I then watched another interview with a pub owner in Essex who said that he's hoping the social distancing can be reduced so he can pack people in his pub again. He didn't seem worried about becoming a viral hotspot, but then he possibly doesn't listen to David King either. Given that drinking alcohol in close quarters will have precisely the opposite effect on social distancing that we need (it's even happened to holier-than-thou me, so I know it's true - I touched her knee at least), is this really a practical solution to a health crisis? It's good for breweries perhaps - unless they have another lockdown and have to throw it all away again.

Germany has just closed a meat-packing plant after 1500 employees have tested positive. In one company. So now everything's having to close down again in that state.

Given also that we don't know much about viral deposition within caves, and how long a load might survive (particularly in well-used caves - like Giants Hole in my area which can see dozens a day visit in summer) can anyone be reasonably confident that we aren't possibly in a situation where we might be 'dosing' caves long-term - if asymptomatic but infectious cavers do a long trip and dump it into the further reaches? And that if areas that are SSSIs are involved, Natural England may then feel obliged to permanently close down specific sites on the basis that they are now a 'biohazard'? If eliminating a virus is taken seriously, this may be considered reasoanable.
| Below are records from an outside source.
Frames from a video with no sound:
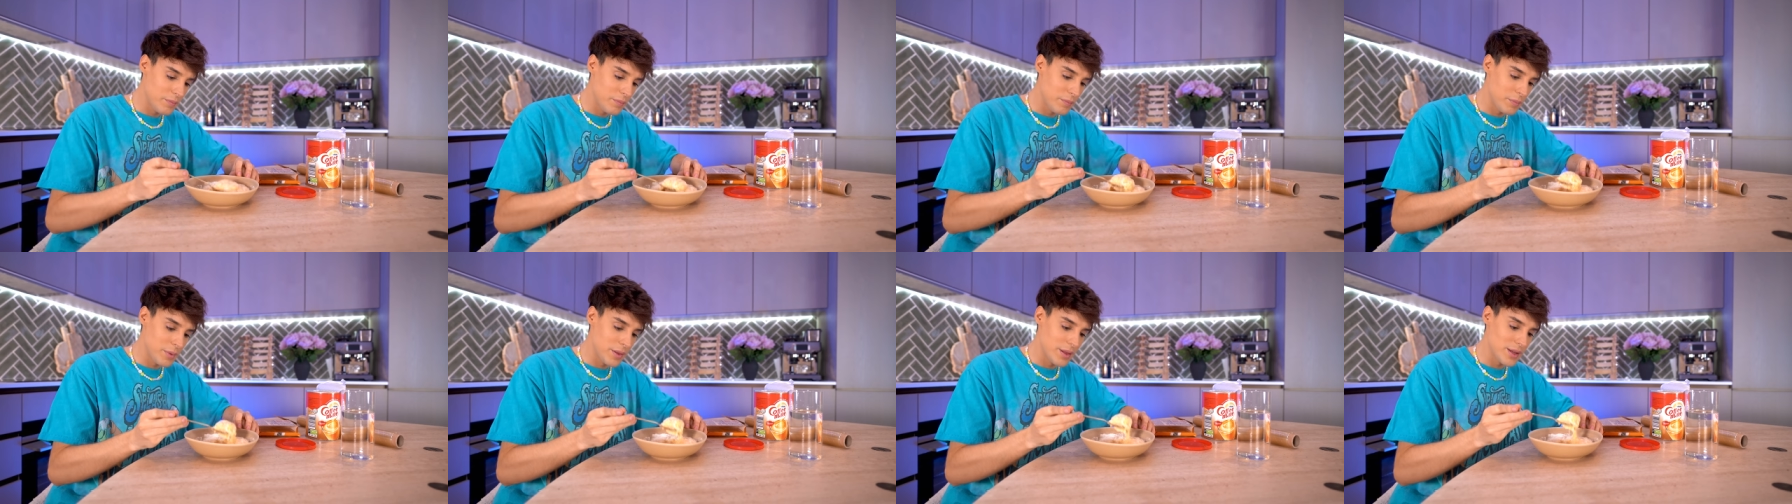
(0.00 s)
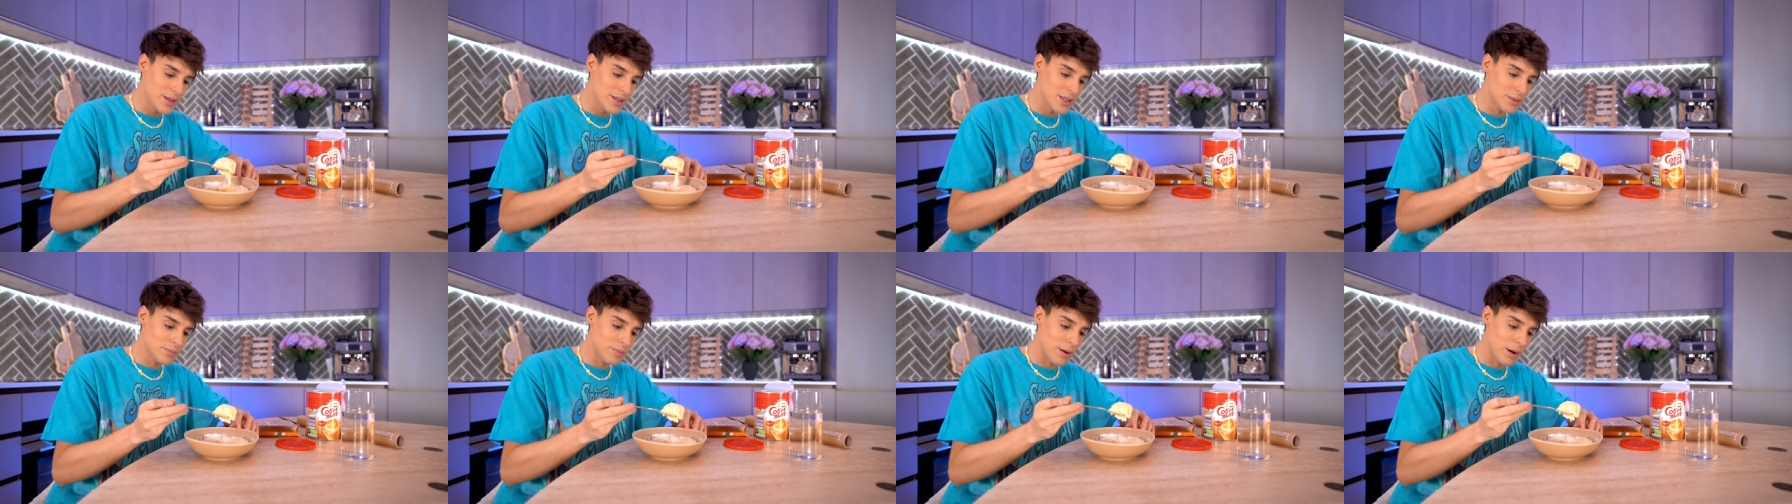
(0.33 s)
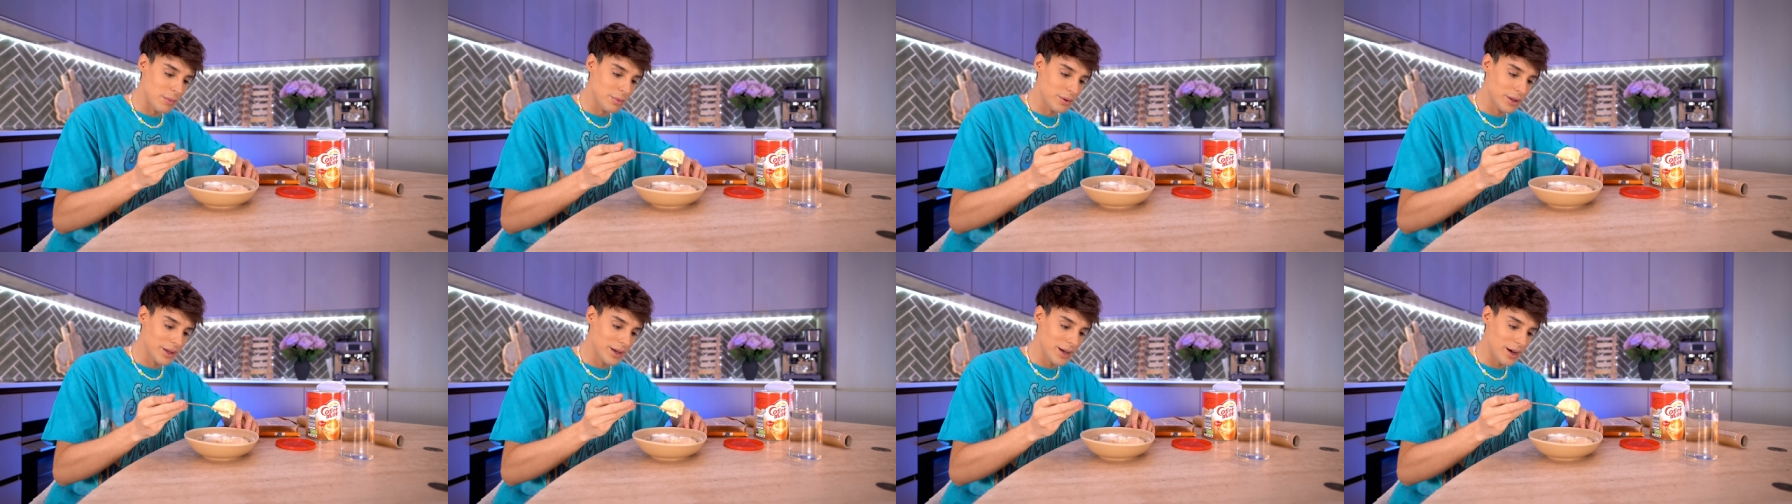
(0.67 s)
but this is
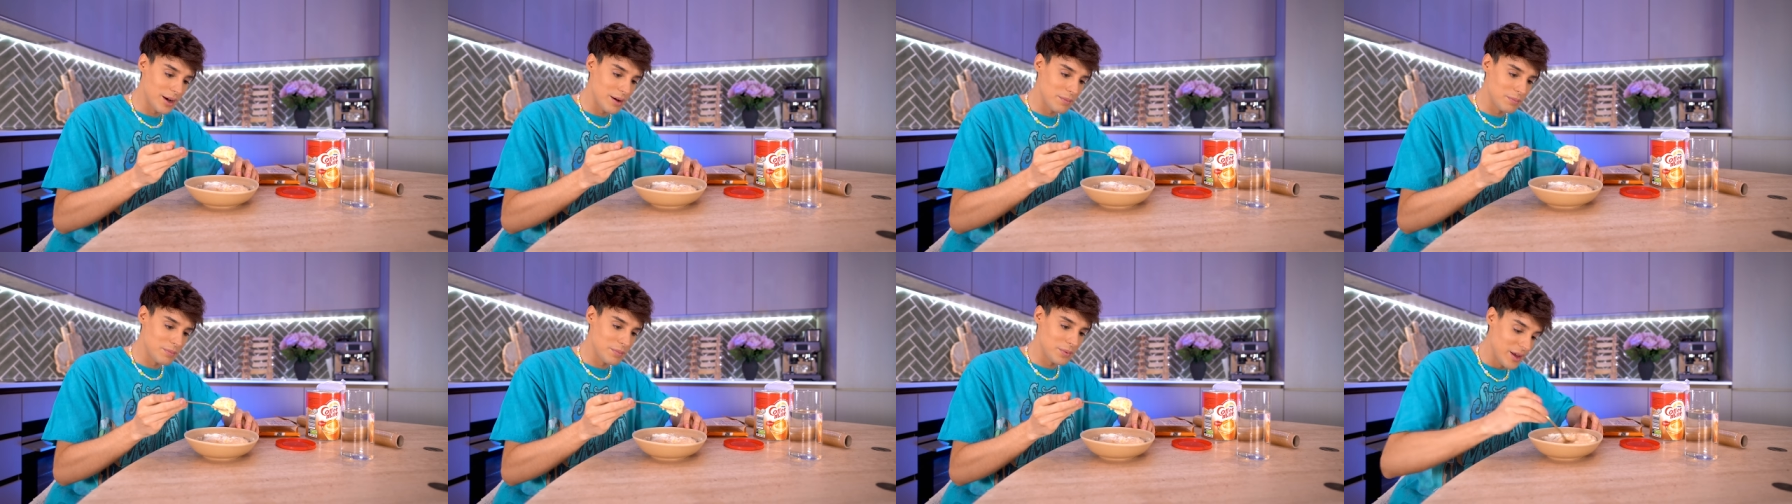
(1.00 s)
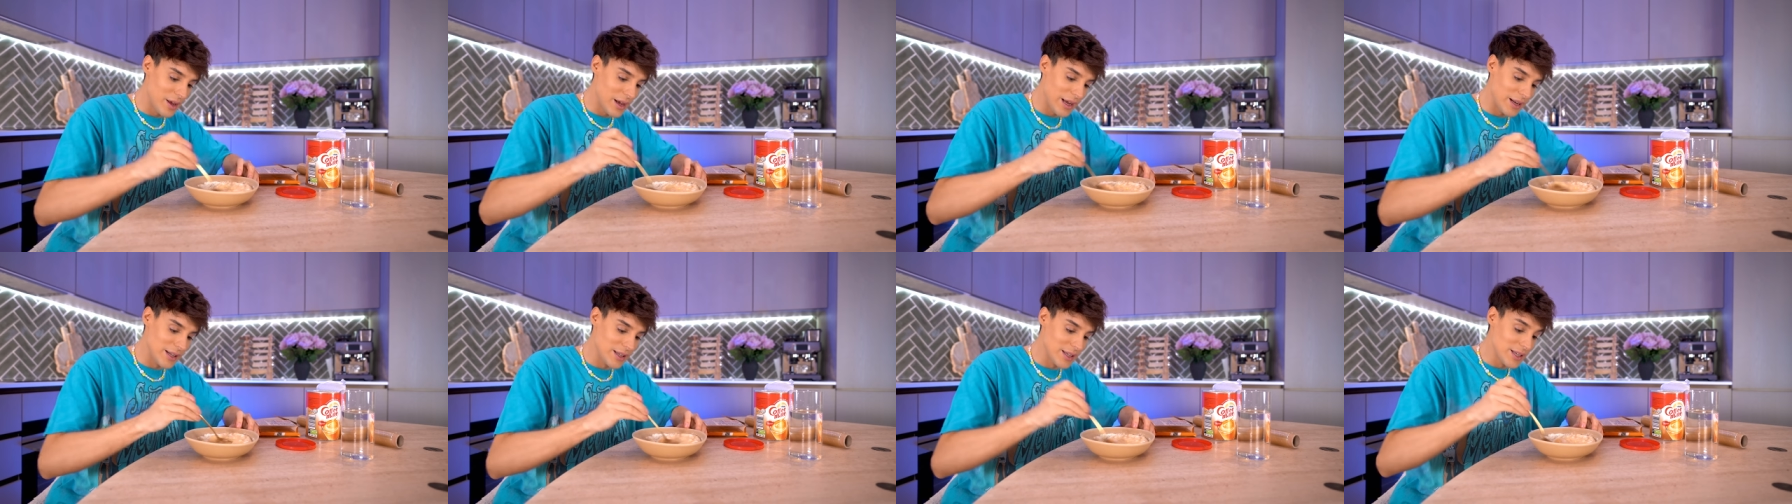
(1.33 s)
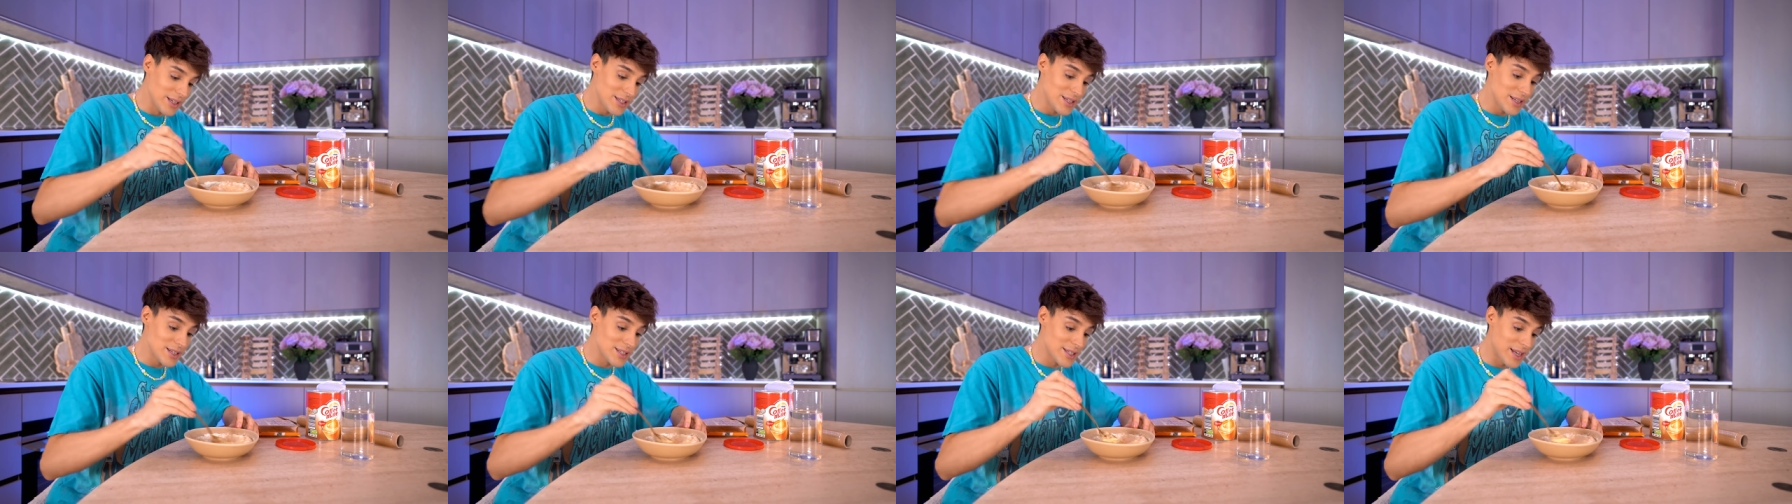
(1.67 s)
bubbling up. At
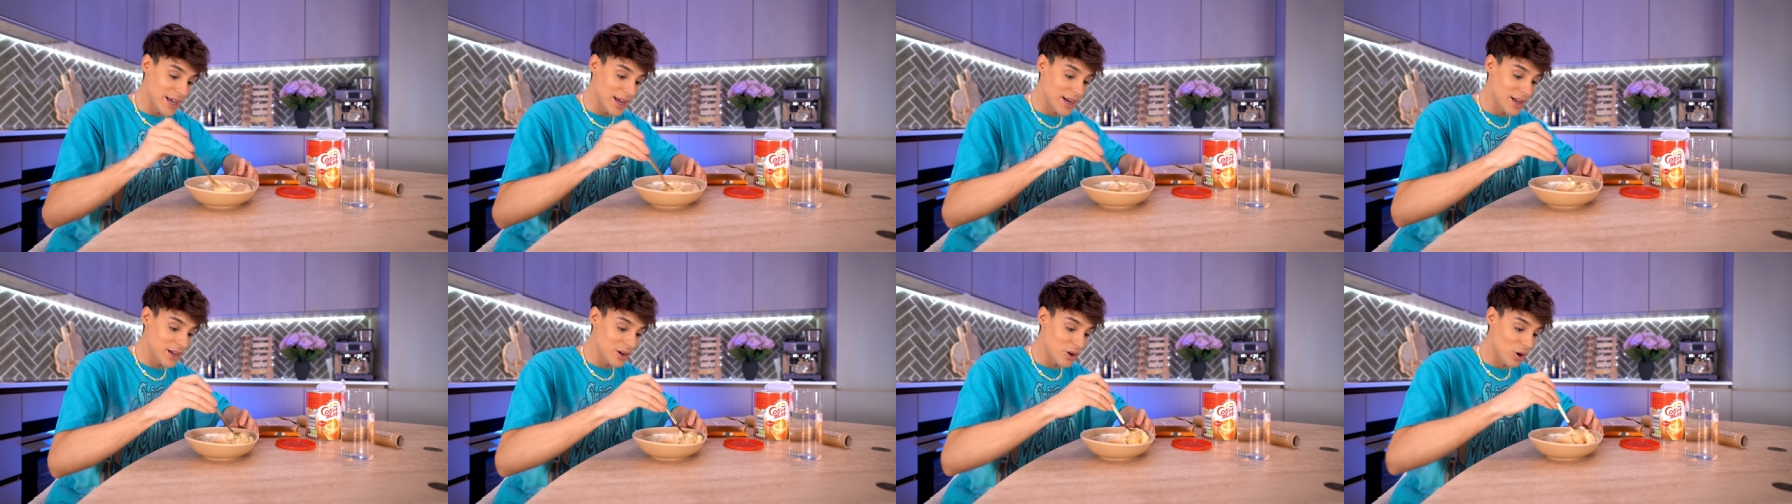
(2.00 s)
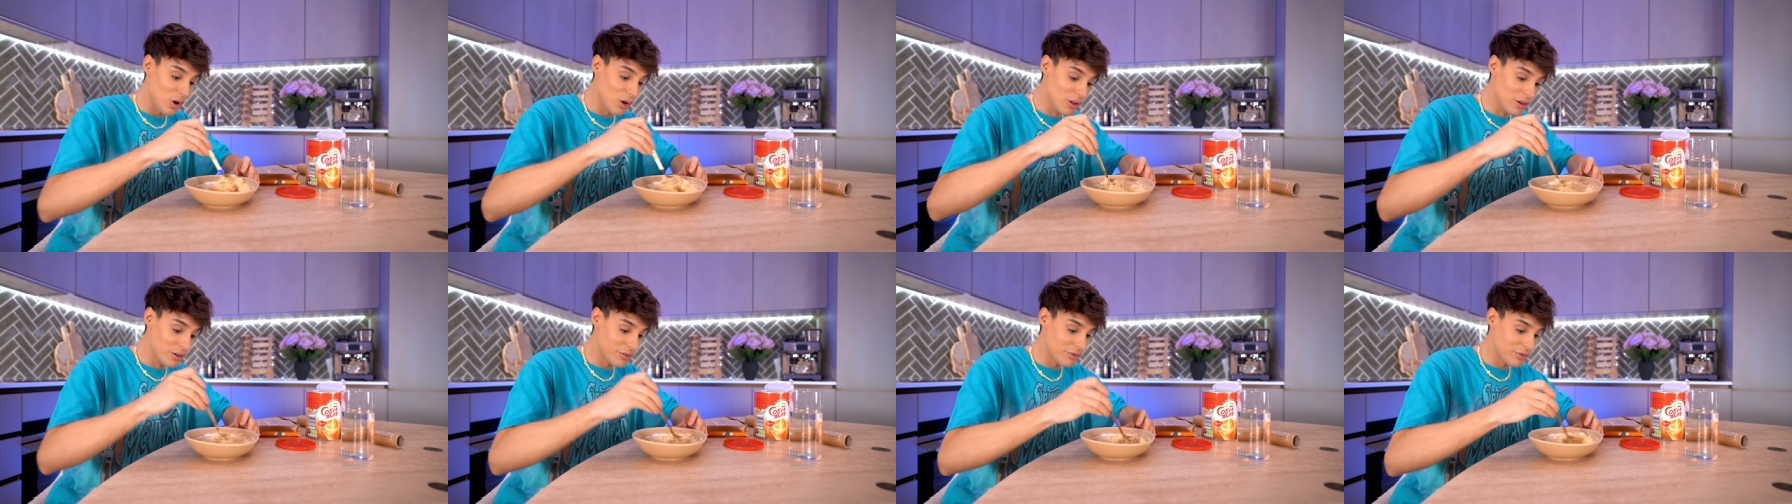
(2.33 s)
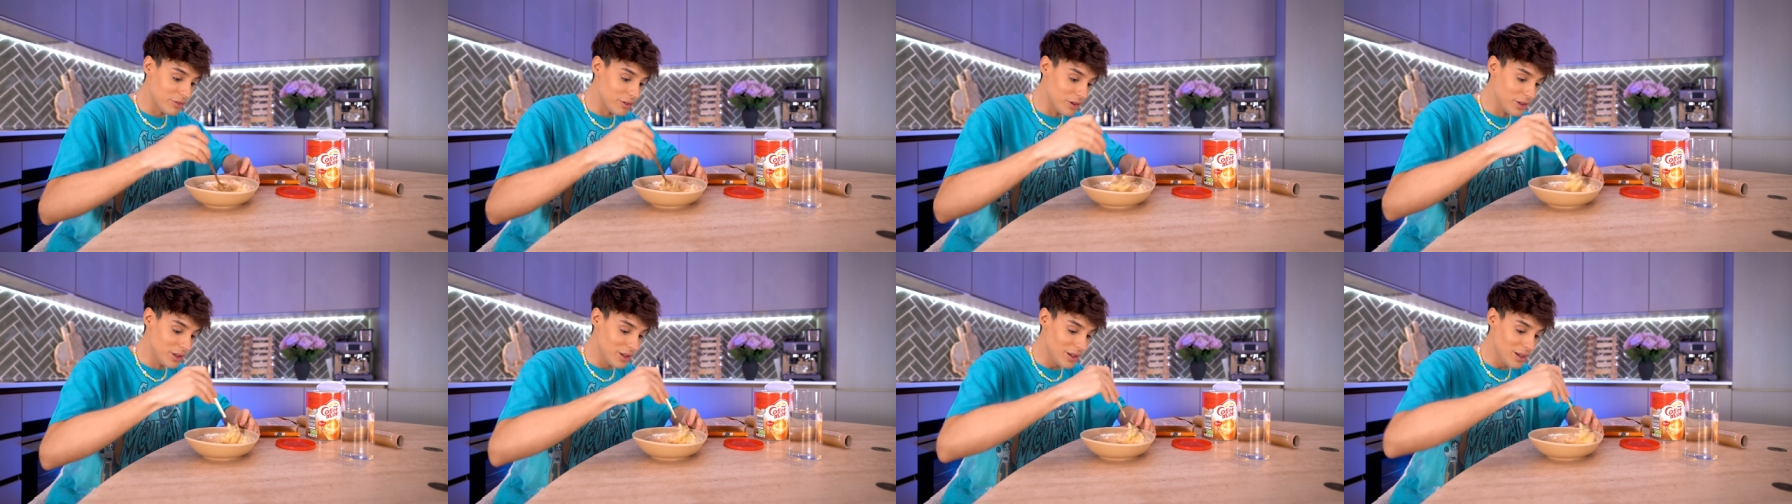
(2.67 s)
least it's getting
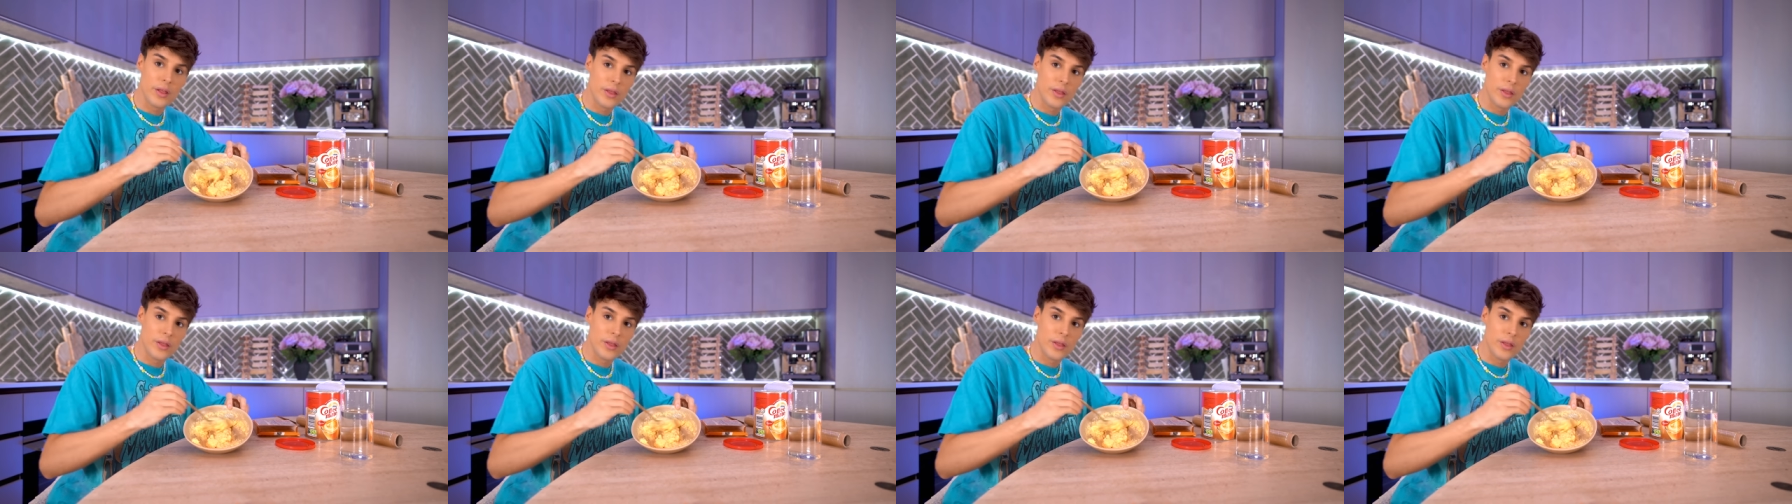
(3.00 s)
colorful.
You can't burn a cave like you can burn a contaminated facemask, and you can't clean one down to satisfaction either.

As a practical suggestion for my area, Derbyshire - Suicide Cave at Winnats Pass, Odin Cave just past Treak Cliff and Windy Knoll Cave are probably visited by more people in a year than anywhere else in the area - and nearly all by the general public, who often use these sites as toilets and sex venues. As sport caving hasn't happened since lockdown, it is likely that the only visits these caves have had is from the public. And so it may be worth swabbing common touch areas within these caves to see if any traces of the virus can be picked up? That's no more ridiculous than any other scientific sampling exercise might seem, and it might just give a clue, which is more than we have now, even though we're meant to offer 'advice'.

I'm not trying to be awkward here, but I'm trying to find out the best practice, based on the best science I can find, in the limited free time I have. Which pretty much means ignoring Government advice, as far as I can tell. Philosophically speaking, is it still right to balance the interests of a consumer-led service economy against long-term public health? Are they of equal weight? Should we be attempting to rebalance the economy back toward manufacturing and innovation (which can be managed with social distancing and creates long-term financial stability) or encouraging more people to eat and drink alcohol in other places than their homes (which can't and probably doesn't)? Is that truly a viable primary industry for the 21st century? Buck Rodgers is meant to be around soon, and it appears he may merely have a job as a waiter in a cafe with a face mask on instead of being  a space superhero, which I would prefer really.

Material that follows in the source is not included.